Two surrogate modeling approaches are employed: semi-surrogate modeling and full-surrogate modeling. In the semi-surrogate modeling approach, a small number of RFEM simulations are conducted for a specified case. The machine learning models are trained using the generated random fields as input data and the calculated factors of safety as output data. The mathematical models are then used to predict outcomes of FoS for a large number of random fields for the same specific slope case. In the full-surrogate modeling approach, many RFEM simulations are conducted for the training set, covering a range of spatial correlation lengths. Once trained, the full-surrogate models are ready for application to another different slope case without the need for any additional numerical simulation.
The results indicate that the prediction accuracy of the ML models typically decreases for slope cases with smaller scales of fluctuation. Nonetheless, the FoS predictions by the best-performing semi-surrogate model are highly consistent with the results from RFEM simulations for the whole range of considered slope cases. In terms of predicting the probability of failure for 2D-modeled slopes, the accuracy is high, with relative errors within 10% across the cases considered. This level of accuracy is achieved using no more than 13% of the total number of realisations needed for RFEM analysis.
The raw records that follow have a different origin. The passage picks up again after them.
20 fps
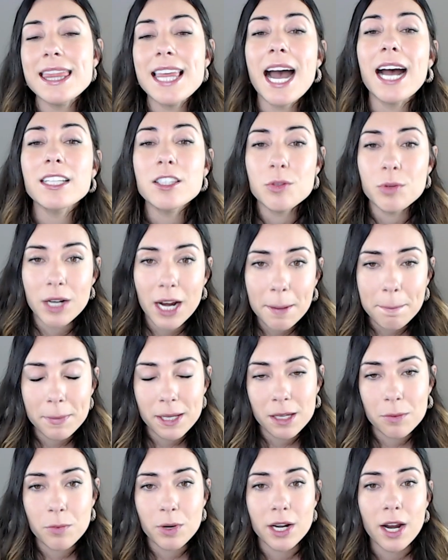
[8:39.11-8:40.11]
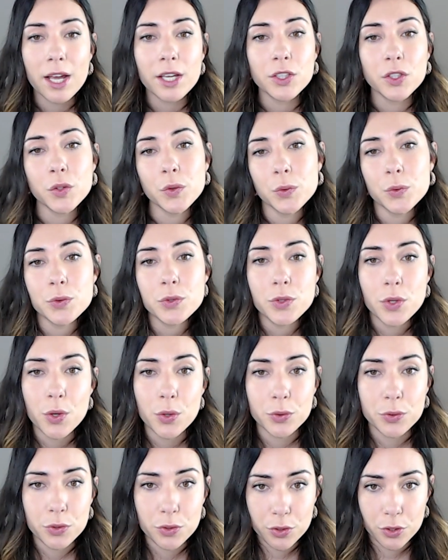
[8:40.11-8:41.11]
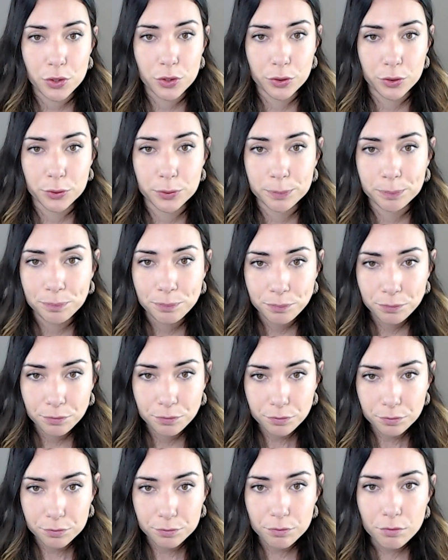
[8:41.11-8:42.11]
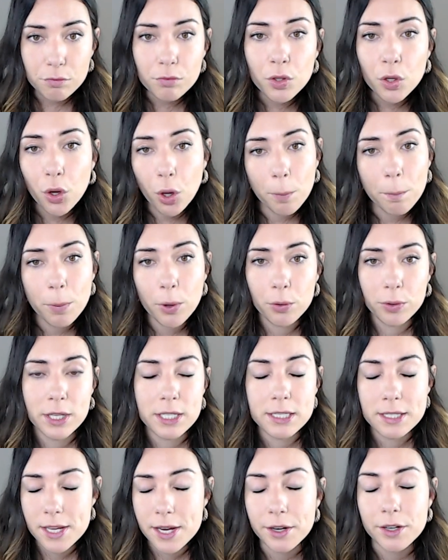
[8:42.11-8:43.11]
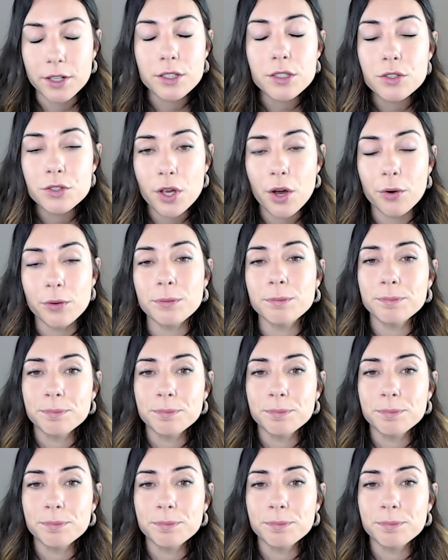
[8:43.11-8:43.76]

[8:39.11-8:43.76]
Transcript: That's what I mean when I use those two components here. So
Consequently, the computational time for reliability analysis involving 4000 realisations reduces from 67 hours using the RFEM to between 4 and 8 hours using a semi-surrogate model, with the time increasing as the spatial correlation length decreases. Predicting the p_f for 3D slopes using a semi-surrogate model showed larger errors, indicating a need for improvement.
The full-surrogate models prove to be accurate for testing cases characterised by spatial correlation lengths within the training set's range. Notably, the best-performing full-surrogate model in 3D predicted the p_f within a relative error of 10% for two slope cases. This model performs a stochastic analysis of 4000 simulations within seconds, compared to 83 days of computational time required for RFEM reliability analysis.